Il n'est pas question, pour le groupe Socialistes et apparentés, d'ouvrir une polémique sur l'intention du Président telle qu'elle s'exprime dans ce texte. Cependant, nous souhaitons relayer quelques inquiétudes. D'abord, celles de la communauté scientifique des spécialistes des rénovations. En effet, 1 170 conservateurs de notre pays regrettent la précipitation dans laquelle le Président a souhaité présenter ce projet de loi, en fixant un délai de cinq ans pour la construction du bâtiment, et demandent que l'on donne à tous les futurs acteurs de ce chantier le temps nécessaire à une reconstruction à la hauteur de la valeur inestimable de Notre-Dame. Comment peut-on, avant même qu'un projet architectural ait vu le jour, parler de délais sans prendre le risque de céder à l'impatience ou aux enjeux liés au poids du tourisme, par exemple ? Ne renonçons pas à la complexité de la pensée au profit d'un affichage d'efficacité !

Nous souhaitons également exprimer l'inquiétude, partagée par ces professionnels, que cette loi de circonstance ne crée des conditions d'exception en matière de rénovation du patrimoine. Nous déplorons, comme eux, que le Gouvernement ait choisi, à l'article 9, de prévoir de trop nombreuses mesures dérogatoires au droit commun, particulièrement en matière d'urbanisme, d'archéologie préventive, d'environnement et de marchés publics. Au moment où l'enjeu environnemental doit être au coeur de nos politiques publiques, il nous semble primordial que les règles soient scrupuleusement respectées et que cette rénovation s'appuie sur les nombreuses compétences rassemblées au sein du ministère de la culture.
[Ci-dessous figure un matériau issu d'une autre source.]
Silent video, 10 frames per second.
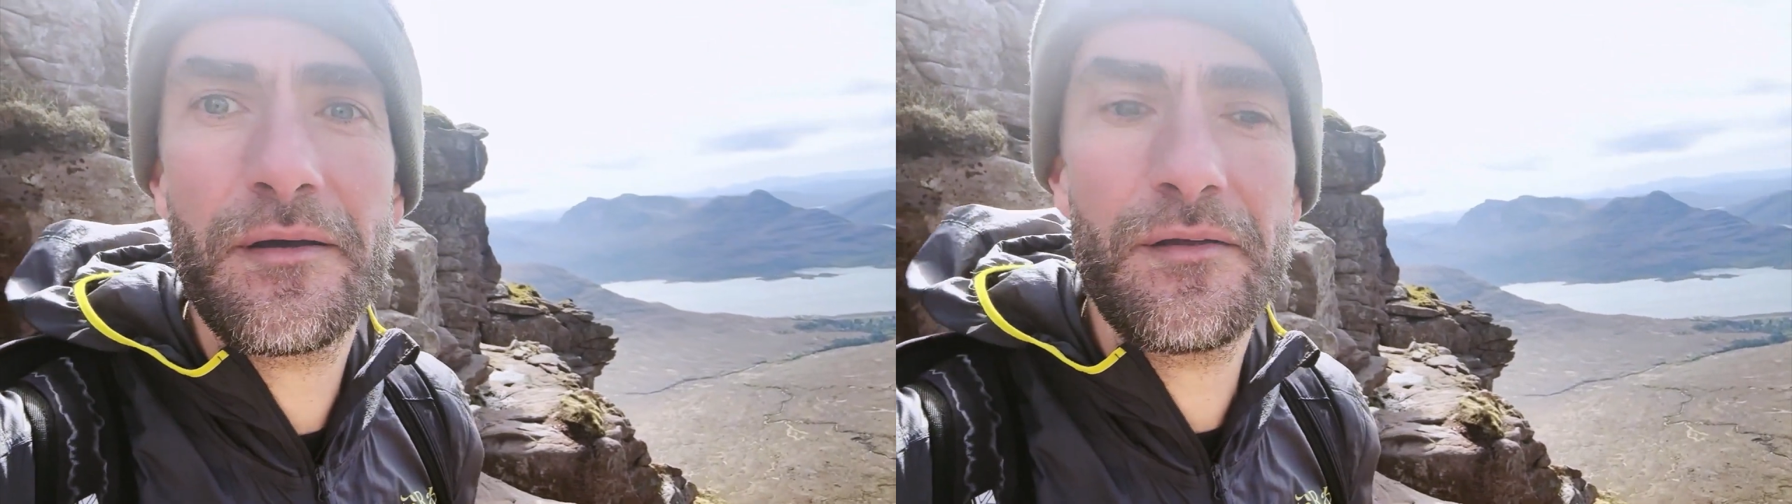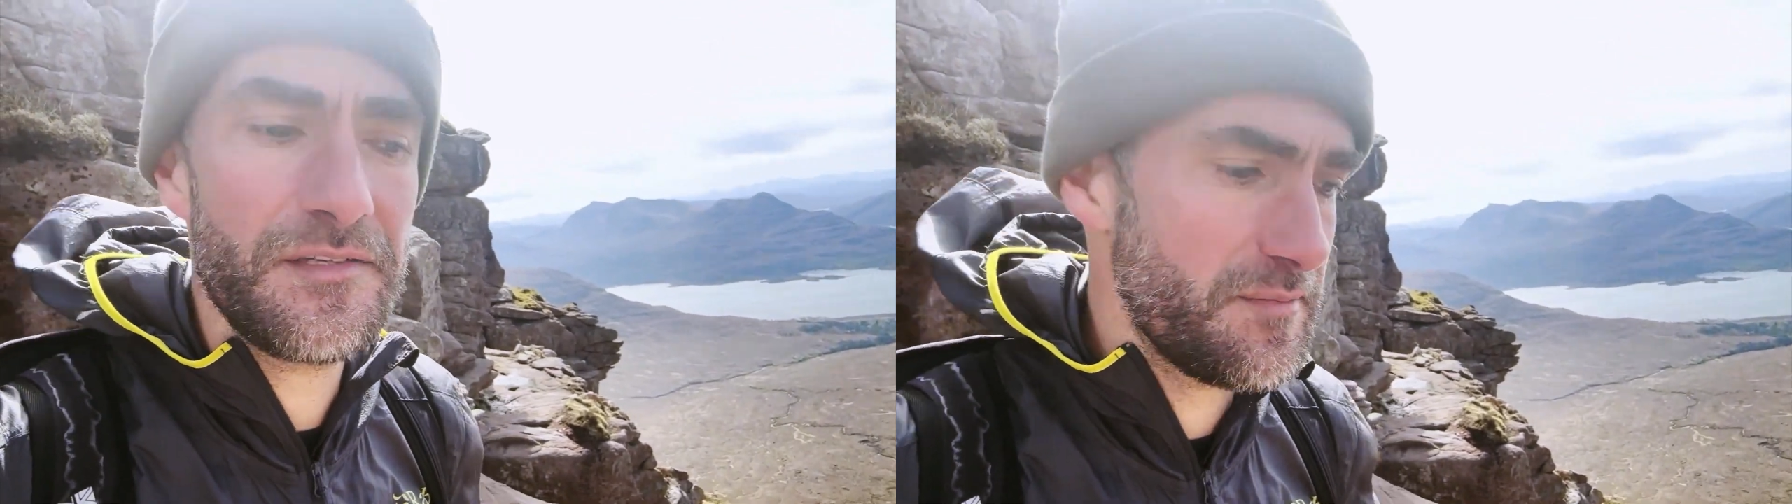
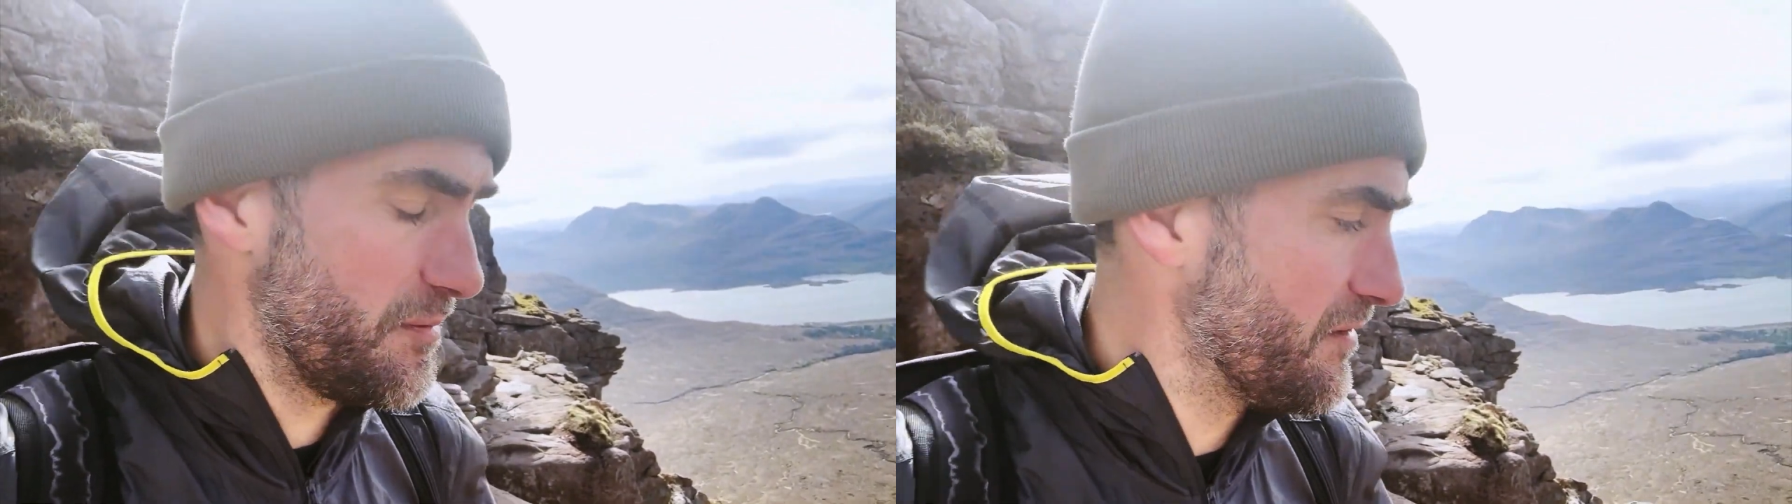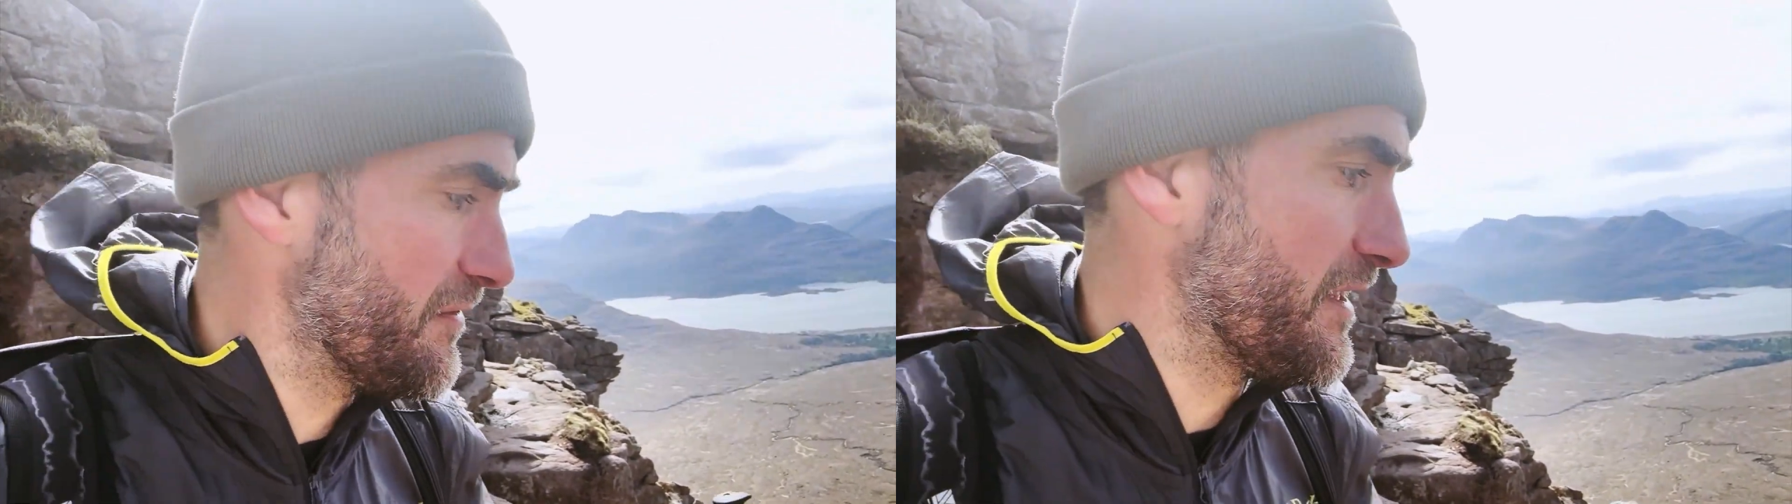on these
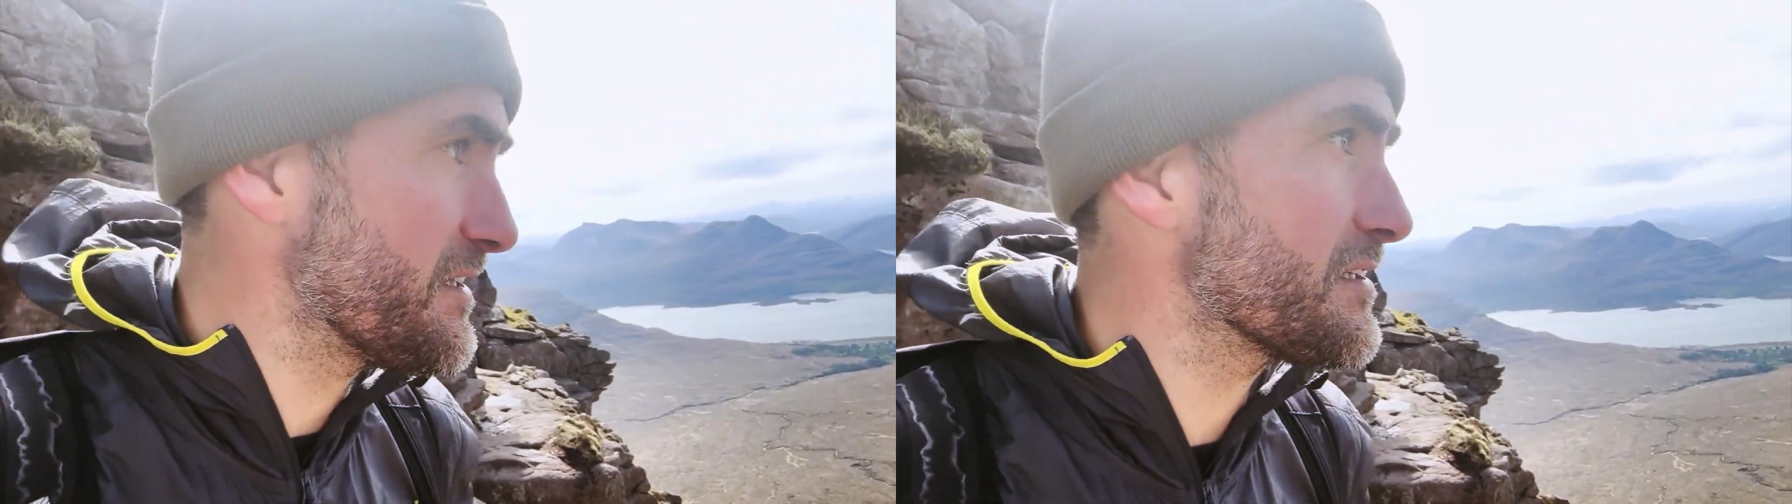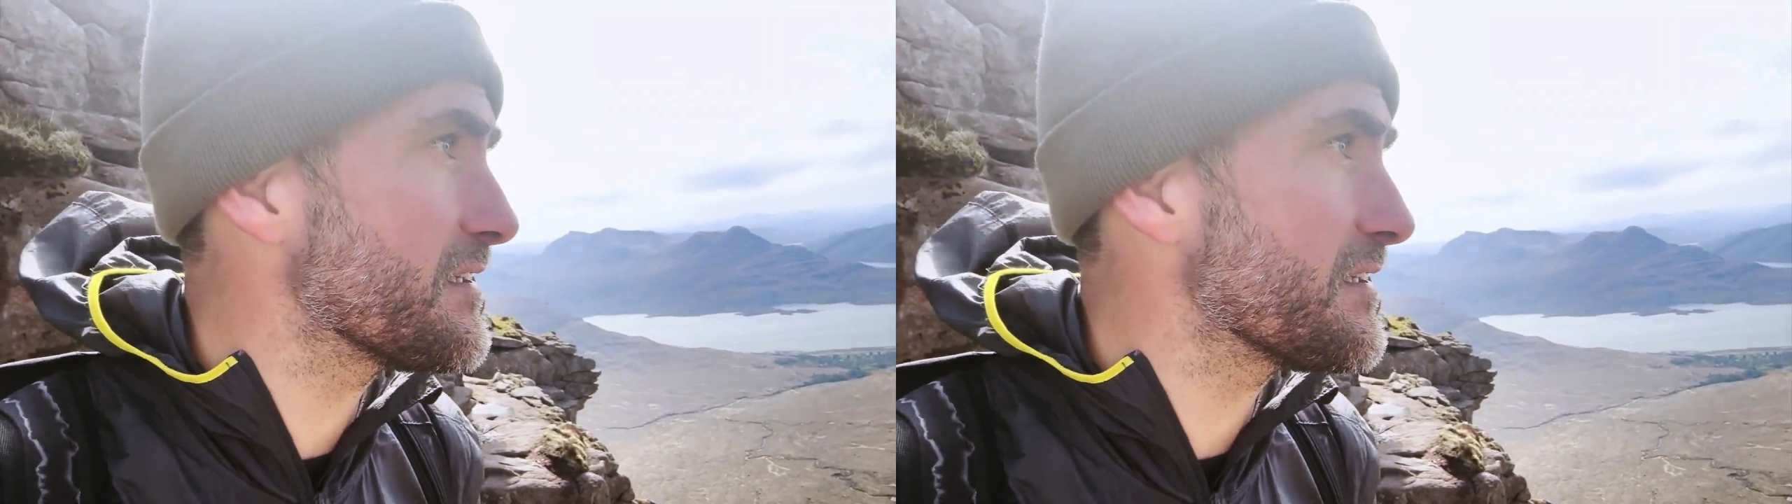beautiful edges.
Face à l'émotion qui a dépassé les frontières, la France souhaite ouvrir une coopération internationale, et plus précisément européenne, afin de partager les savoir-faire et les compétences. L'idée est séduisante – les dons venant de l'étranger se montent déjà à 24 millions d'euros. Nous sommes favorables à un mécanisme propice à une solidarité nouvelle sur les questions relatives au patrimoine, sous réserve que la provenance de ces fonds fasse l'objet d'une grande vigilance.
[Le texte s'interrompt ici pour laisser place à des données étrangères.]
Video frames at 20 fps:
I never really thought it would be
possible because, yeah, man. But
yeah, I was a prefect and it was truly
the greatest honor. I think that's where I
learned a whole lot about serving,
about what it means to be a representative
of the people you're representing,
Une autre inquiétude de notre groupe concerne la création d'un nouvel établissement public dédié à la reconstruction. Les différentes fondations existantes ne pourraient-elles pas assumer les missions que vous souhaitez confier à ce futur établissement public ? Si celui-ci est finalement créé, nous souhaitons que la transparence y soit assurée par un contrôle parlementaire régulier, comme l'ont été, par le passé, d'autres souscriptions. Nous souhaitons également que la gouvernance en soit affinée.

Par ailleurs, les modalités de la souscription ne bénéficieront pas à l'ensemble des Français. En effet, la moitié d'entre eux, ceux qui ne paient pas l'impôt sur le revenu, se trouvent de facto exclus du dispositif de soutien fiscal. Nous avons donc fait, en commission des finances, un certain nombre de propositions, que nous défendrons de nouveau, pour que tous ceux qui le souhaitent puissent participer à cet élan de solidarité.
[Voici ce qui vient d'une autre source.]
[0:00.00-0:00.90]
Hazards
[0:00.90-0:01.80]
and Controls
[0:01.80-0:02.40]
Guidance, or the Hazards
Nous le savons, les Français sont attachés au patrimoine, à nos 42 292 monuments historiques répartis sur l'ensemble du territoire. Mais ils sont également sensibles à l'idée que cet effort sans égal puisse avoir des répercussions sur le petit patrimoine. Les promesses de dons s'élèvent déjà à plus d'un milliard, alors que le budget de financement du patrimoine bâti atteint, quant à lui, 637 millions, dont 326 seulement proviennent du ministère de la culture… J'ajoute, à ce propos, qu'un travail important doit être fait pour que les 2 000 oeuvres abritées dans la cathédrale puissent être sauvées et demeurer accessibles.

Enfin, mes chers collègues, au-delà de toute polémique, je souhaite que nous soyons attentifs à la force des symboles, même lorsqu'ils ne nous parlent pas de nos grands hommes, ceux que l'histoire retient. Le 26 janvier 2007, la nation rendait hommage à l'abbé Pierre, pourfendeur de la misère et du manque de volonté politique des hommes. Dans ce texte qui entend mettre en exergue l'attachement de la nation à son patrimoine, nous souhaitons que soient présents l'esprit et les valeurs qui nourrissent notre histoire dans ses représentations les plus extraordinaires.